To Belfast last night to speak at the Northern Ireland Chamber of Commerce President’s dinner. Cold outside, like everywhere else in the country. Lots of worries about the Irish economic crisis, as everywhere else in Europe. Lots of uncertainty about the future, as everywhere in the world.

But what struck me above all was the normalcy of everything. I was introduced by the BBC’s Mark Simpson, who ran through just a fraction of the dozens of visits we made to Northern Ireland when TB and Bertie Ahern were leading the pursuit of peace in Northern Ireland.

As I left for the hotel at the end of the night, I reckoned over dinner we had discussed the economy, jobs, tuition fees, airline taxes, housing, health, Obama, the coalition and how long it will last, the environment, sport, the World Cup bid … you get the point, just about anything and everything, but nothing about terrorism, or any of the violence that used to hang over so many of those visits here.

I remember once TB saying that we will know peace has arrived when people here are having the same conversations, and kids growing up in the same way, as in the rest of the UK. Well, that seemed to  be happening last night. One of the businessmen at my table said his young daughter had no sense of The Troubles whatever, that it was ‘as historic to her, as Mrs Thatcher would be to a six-year-old in England.’

Which is exactly as it should be. Northern Ireland is rightly seen as one of the Blair government’s greatest success stories.
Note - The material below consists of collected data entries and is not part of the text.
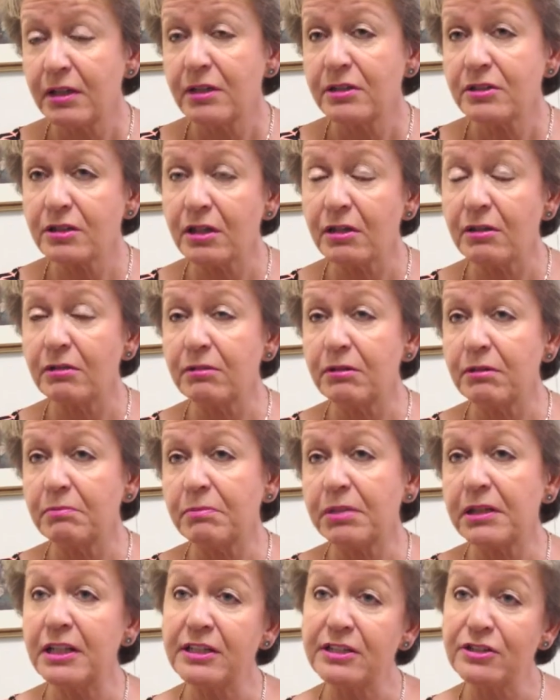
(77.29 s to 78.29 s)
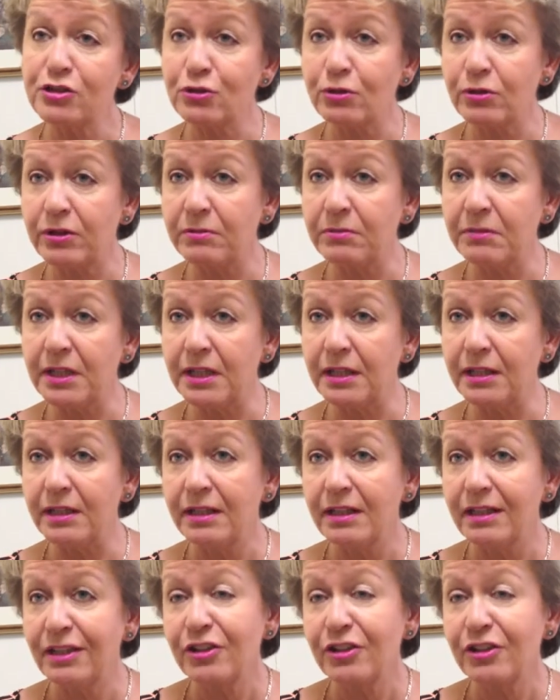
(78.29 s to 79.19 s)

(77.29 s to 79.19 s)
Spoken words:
So please join me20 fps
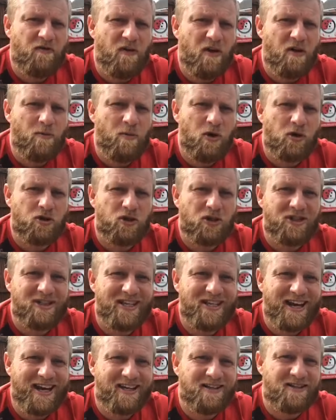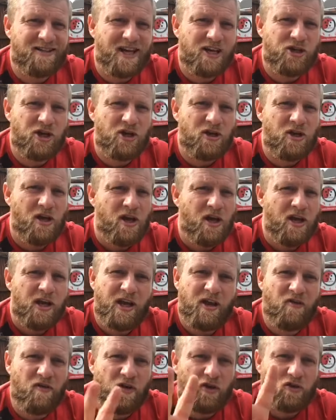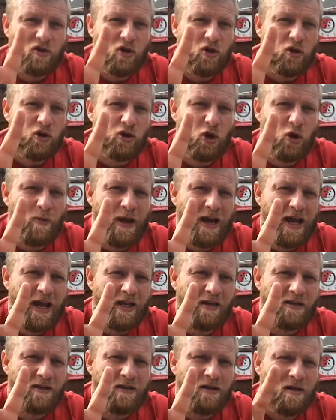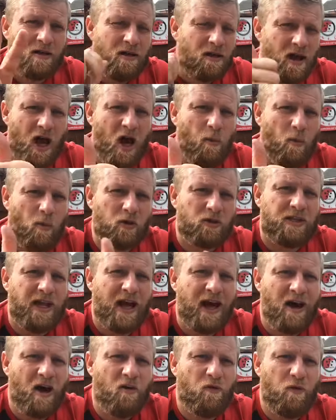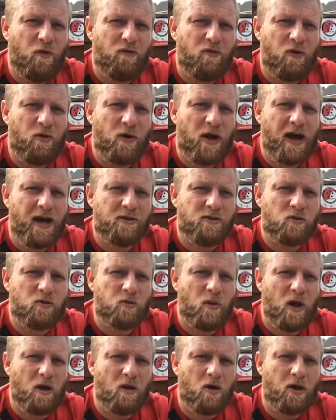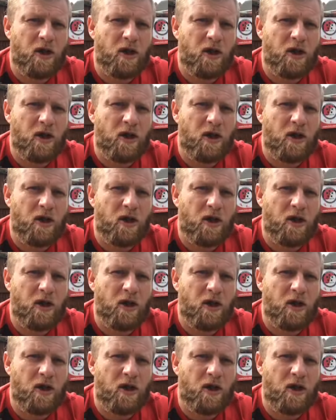you very much. Second session, give us 2 minutes. And we'll start off with you guys as well,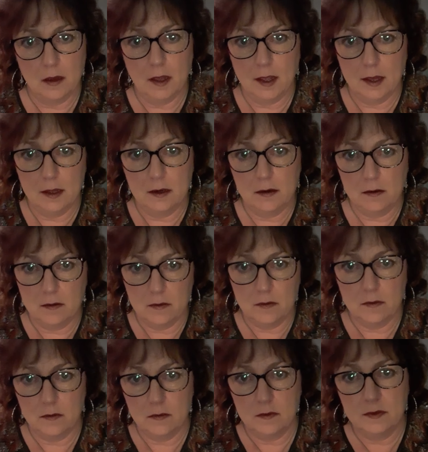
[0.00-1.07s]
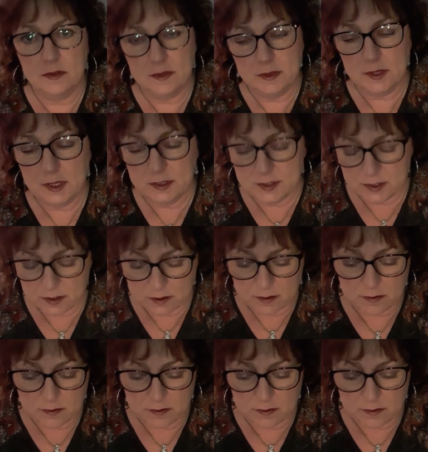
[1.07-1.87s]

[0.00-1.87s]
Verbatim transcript: And that's a,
There were politicians from several of the parties last night, currently haggling over cuts that will have to be made to make good the general direction of the UK government set out by George Osborne. The Chamber of Commerce were pleading for quick decisions. The politicians were both blaming each other, and also calculating the political effect of any decisions prior to elections here in May. Like I say, normalcy, and for all the frustrations they were expressing, something wonderful  about it.